● TASK TO CARRY OUT: Please give back each line below unchanged; none of the pictures should appear.

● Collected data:
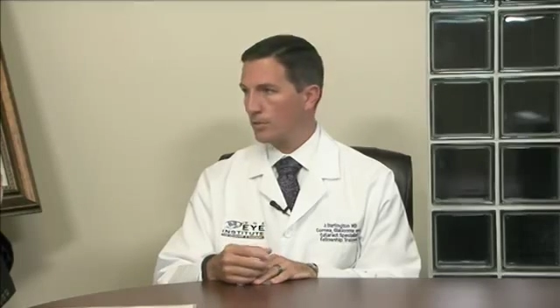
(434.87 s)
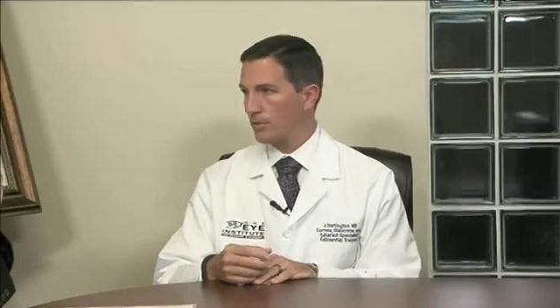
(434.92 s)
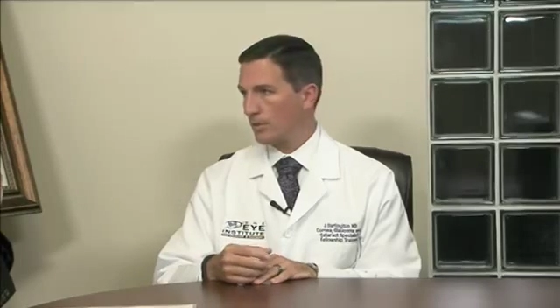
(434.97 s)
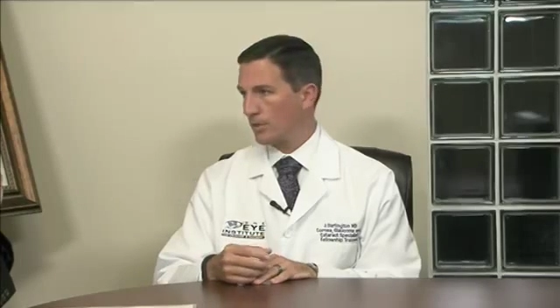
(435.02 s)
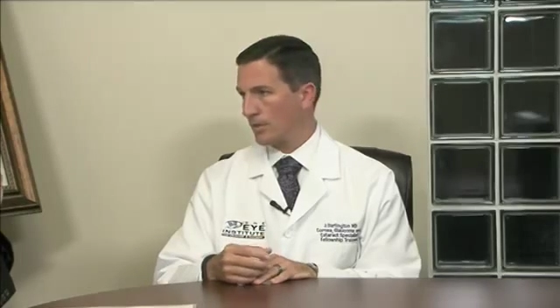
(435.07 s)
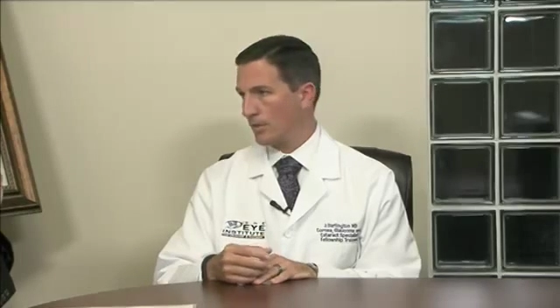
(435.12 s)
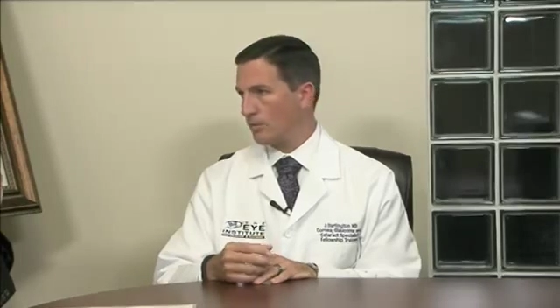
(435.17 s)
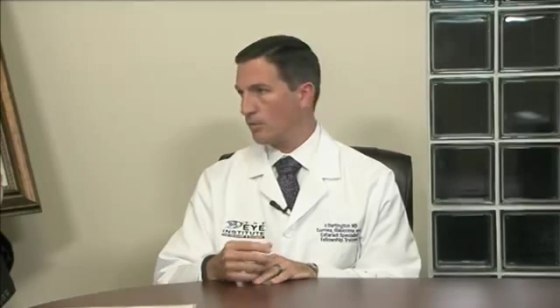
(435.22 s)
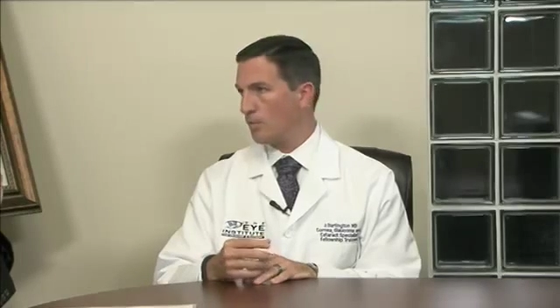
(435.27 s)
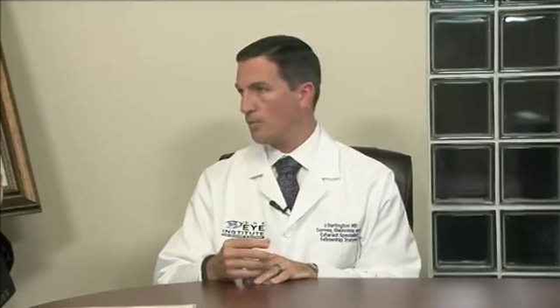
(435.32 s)

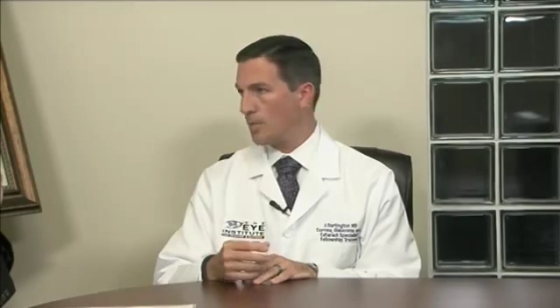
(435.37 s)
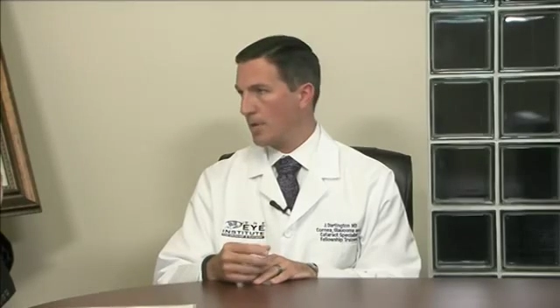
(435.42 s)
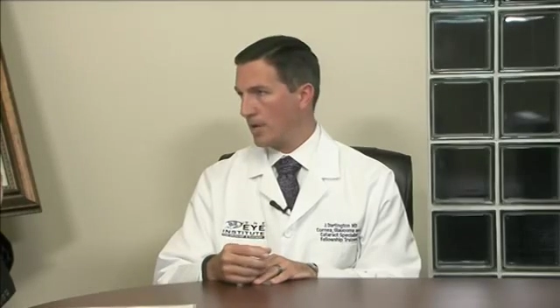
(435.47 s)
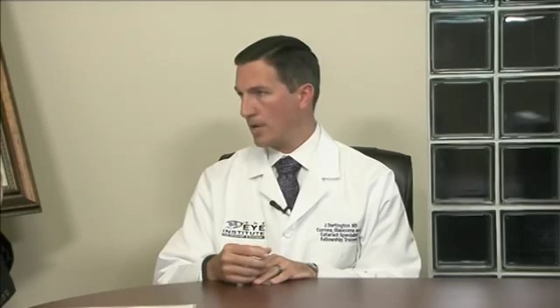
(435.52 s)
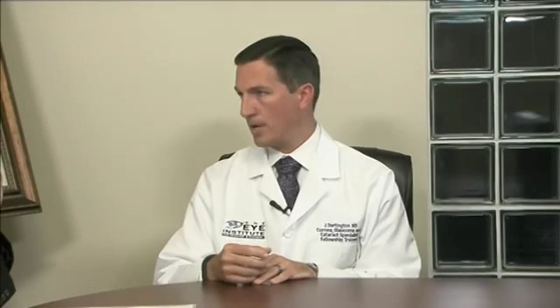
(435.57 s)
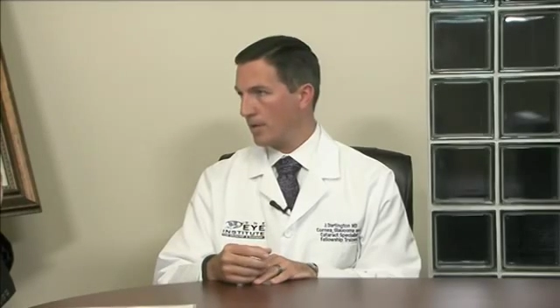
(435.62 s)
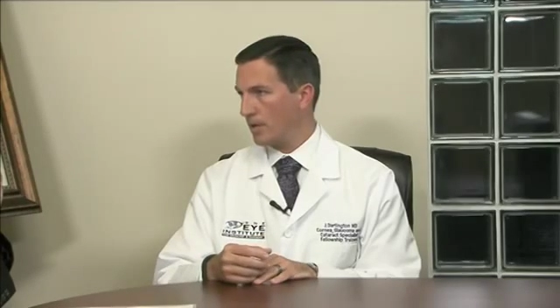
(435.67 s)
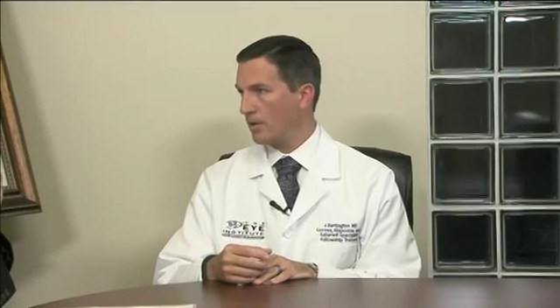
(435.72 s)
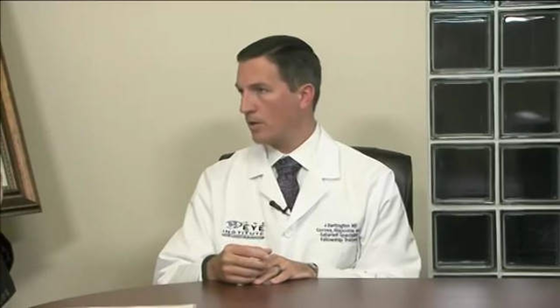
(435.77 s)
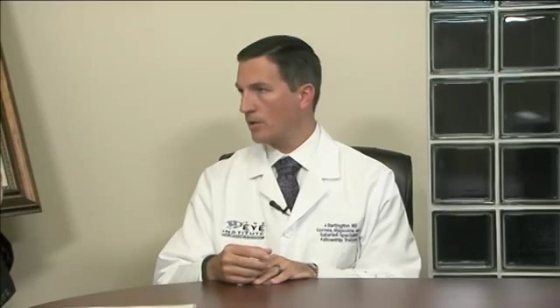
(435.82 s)
and
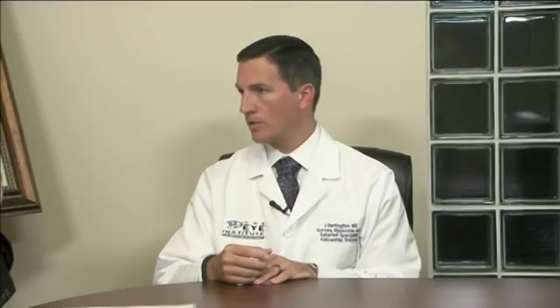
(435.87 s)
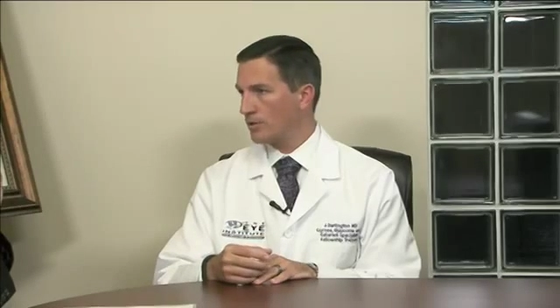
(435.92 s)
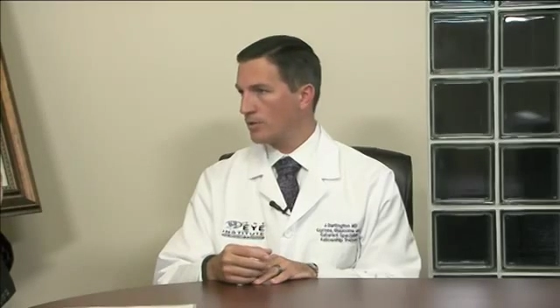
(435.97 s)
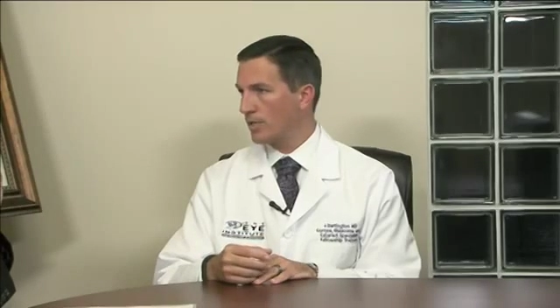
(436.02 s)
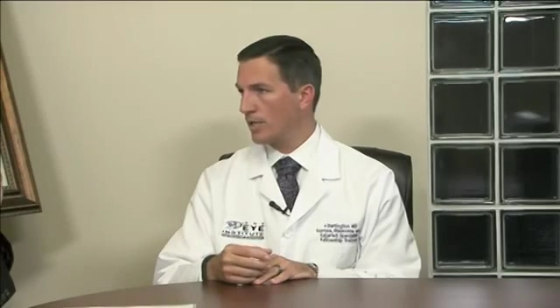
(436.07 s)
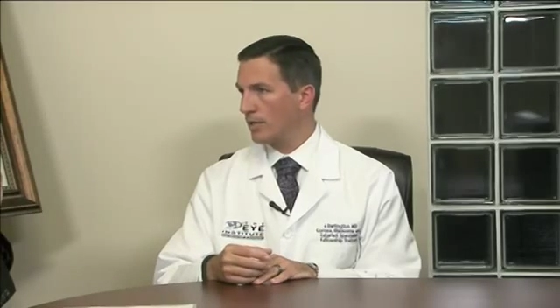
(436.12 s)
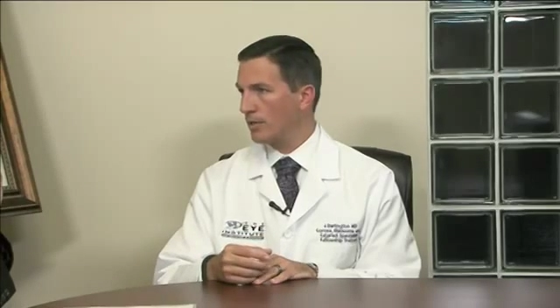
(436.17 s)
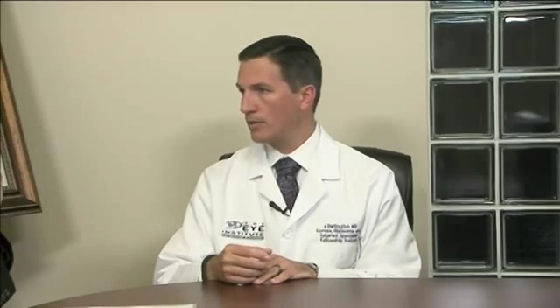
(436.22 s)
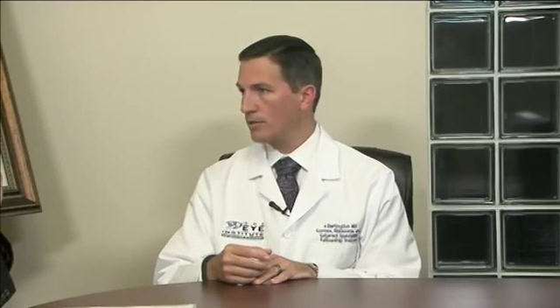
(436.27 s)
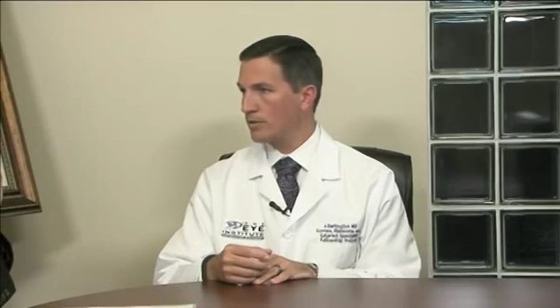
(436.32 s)
repair our
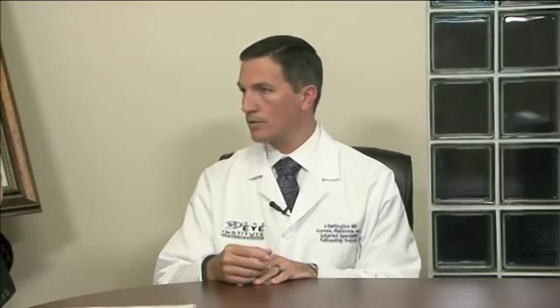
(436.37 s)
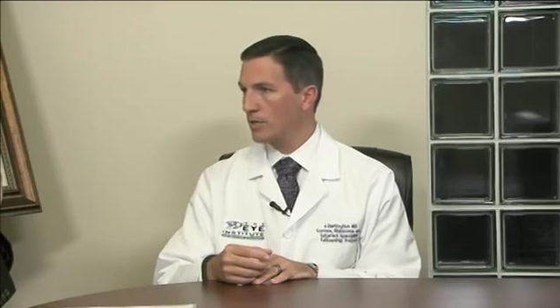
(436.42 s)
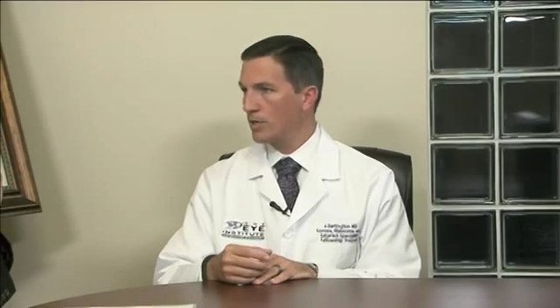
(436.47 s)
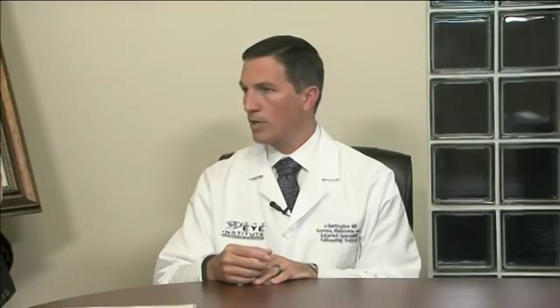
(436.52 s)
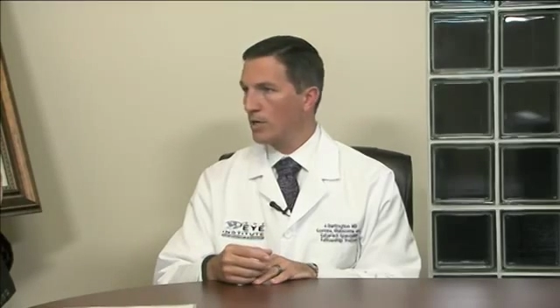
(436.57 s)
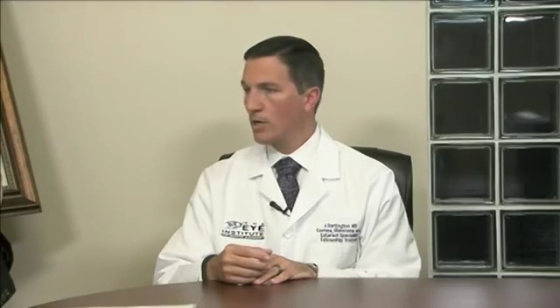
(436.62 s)
cells.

● ANSWER TO THIS TASK:
(434.87 s)
(434.92 s)
(434.97 s)
(435.02 s)
(435.07 s)
(435.12 s)
(435.17 s)
(435.22 s)
(435.27 s)
(435.32 s)

(435.37 s)
(435.42 s)
(435.47 s)
(435.52 s)
(435.57 s)
(435.62 s)
(435.67 s)
(435.72 s)
(435.77 s)
(435.82 s)
and
(435.87 s)
(435.92 s)
(435.97 s)
(436.02 s)
(436.07 s)
(436.12 s)
(436.17 s)
(436.22 s)
(436.27 s)
(436.32 s)
repair our
(436.37 s)
(436.42 s)
(436.47 s)
(436.52 s)
(436.57 s)
(436.62 s)
cells.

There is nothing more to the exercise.